Is possible to restrict number of threads? #2988

1991jhf · 2022-01-12T08:50:38Z

Is possible to restrict number of threads for groupby->transform/combine?
I have some function i want to use is not thread safe however I do not want to run entire julia session on single thread.

bkamins · 2022-01-12T11:14:58Z

Currently not. However, we probably should add this feature.

CC @nalimilan

nalimilan · 2022-01-12T12:47:25Z

We had discussed this when we added multithreading support. There are two options:

add a keyword arguments to all functions that support multithreading
have a global variable setting the number of threads for all DataFrames operations

We could also have both.

Something which might be useful is to allow not only to choose between single-threading and multi-threading, but also to set the number of threads, as sometimes using all threads isn't faster. This is sometimes easy to implement, but sometimes more difficult. It doesn't have to be supported immediately but it's important to keep in mind when choosing the name of the keyword argument (so that it can take either a Boolean or an integer).

bkamins · 2022-02-21T09:39:57Z

@nalimilan - I understand that the plan would be to:

ntasks argument in select, combine, etc. (name selected for consistency with CSV.jl); by default the argument would take the Threads.nthreads() value, but it could be also changed to ntasks=1 to avoid using multi-threading; these two values for now would be the only supported values;
We then would implement Support multithreading in groupreduce #2491 also.

nalimilan · 2022-02-23T08:29:25Z

Maybe we should use the same strategy as Arrow.jl:

ntasks::Int: number of concurrent threaded tasks to allow while writing input partitions out as arrow record batches; default is no limit; to disable multithreaded writing, pass ntasks=1

https://github.com/apache/arrow-julia/blob/52bfe1f72fa72b0b2d150efeeeb9edacd853f96f/src/write.jl#L49

The default is Inf (could also be typemax(Int)). This better reflects what we do as we spawn as many tasks as we can, independent of the number of threads.

bkamins · 2022-02-23T10:04:21Z

OK - but we should add a comment that currently only 1 or "unlimited" is supported.

bkamins · 2022-03-09T16:04:05Z

Following #3019 the key decision to make is if we:

want to be able to disable multi-threading by a global flag
or, we want to be able to disable it only in split-apply-combine functions, but we are fine with it in joins and indexing

haberdashPI · 2022-03-09T16:10:41Z

For my use cases I primarily need it in the latter case (split-apply-combine) where a user function can be called that might require some debugging (e.g. via Infiltrator). I think a global flag is also very nice, but less important to me.

bkamins · 2022-03-11T17:05:48Z

After several discussions I am now leaning towards a global switch rather than argument passed to functions. In particular it will be then easier to handle with DTable.

What @jpsamaroo suggested is that we could consider using https://github.com/tkf/ContextVariablesX.jl instead of a global switch.

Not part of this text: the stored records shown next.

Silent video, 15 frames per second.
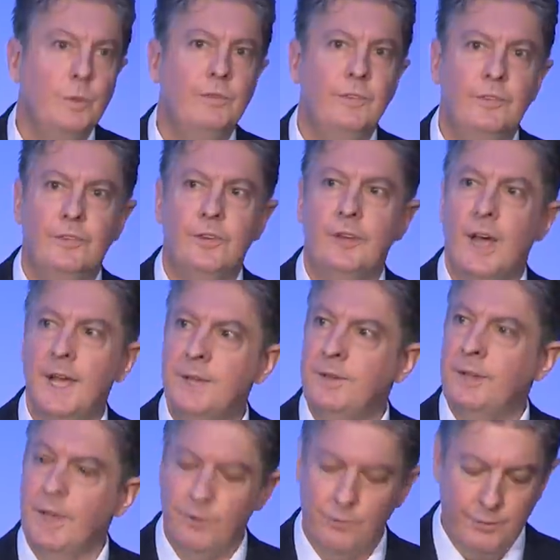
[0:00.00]
We visited 8
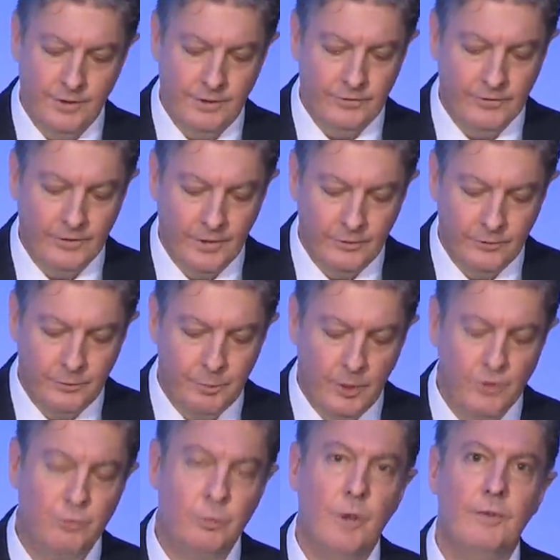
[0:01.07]
countries and
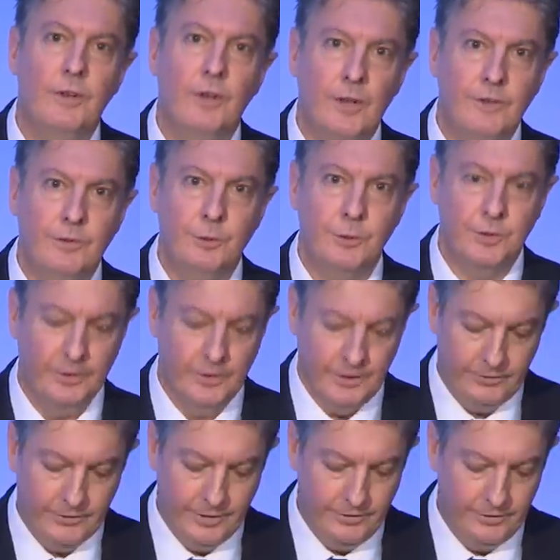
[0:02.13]
spoke to over 90
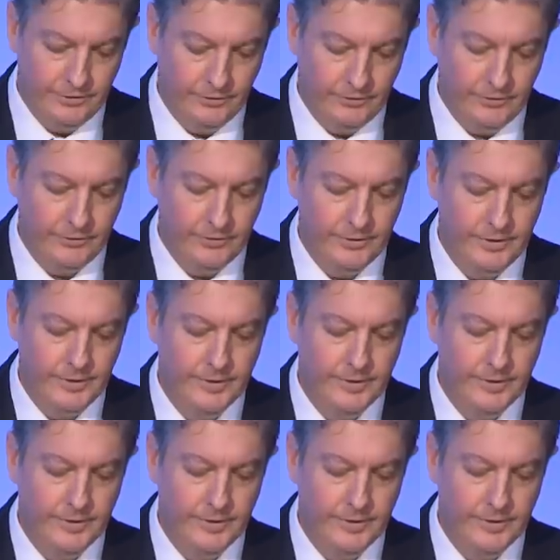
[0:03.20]
organisations.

@tkf the question is if you consider ContextVariablesX.jl stable/mature enough to be used (and what would be a recommended pattern here). What we need is a switch that will enable/disable using multi threading in DataFrames.jl operations.

CC @krynju

tkf · 2022-03-12T07:02:56Z

if you consider ContextVariablesX.jl stable/mature enough

ContextVariablesX.jl is a hack and "X" here means "eXperimental" (not, e.g., "eXtended"). It uses logger as a "payload." It means that with_logger can reset the context variable.

julia> @contextvar CTX = 0
Main.CTX :: ContextVar [3eaa8739-b516-401d-aa2a-f5dd85d0f89c] => 0

julia> with_context(CTX => 1) do
           @show CTX[]
           with_logger(NullLogger()) do
               @show CTX[]
           end
           @show CTX[]
       end;
CTX[] = 1
CTX[] = 0
CTX[] = 1

That said, I don't think people call with_logger frequently and so this mechanism may be OK for your use case. But we need something like JuliaLang/julia#35833 for "true" dynamically scoped configuration.

Maybe we should use the same strategy as Arrow.jl:

ntasks::Int: number of concurrent threaded tasks to allow while writing input partitions out as arrow record batches; default is no limit; to disable multithreaded writing, pass ntasks=1

FWIW, I don't think this pattern is great since it does not generalize over the amount of data to be processed. I think a much more composable pattern is to specify the size of per-task problem size (what is called basesize in JuliaFolds). Note that it automatically disables parallel execution for a sufficiently small problems.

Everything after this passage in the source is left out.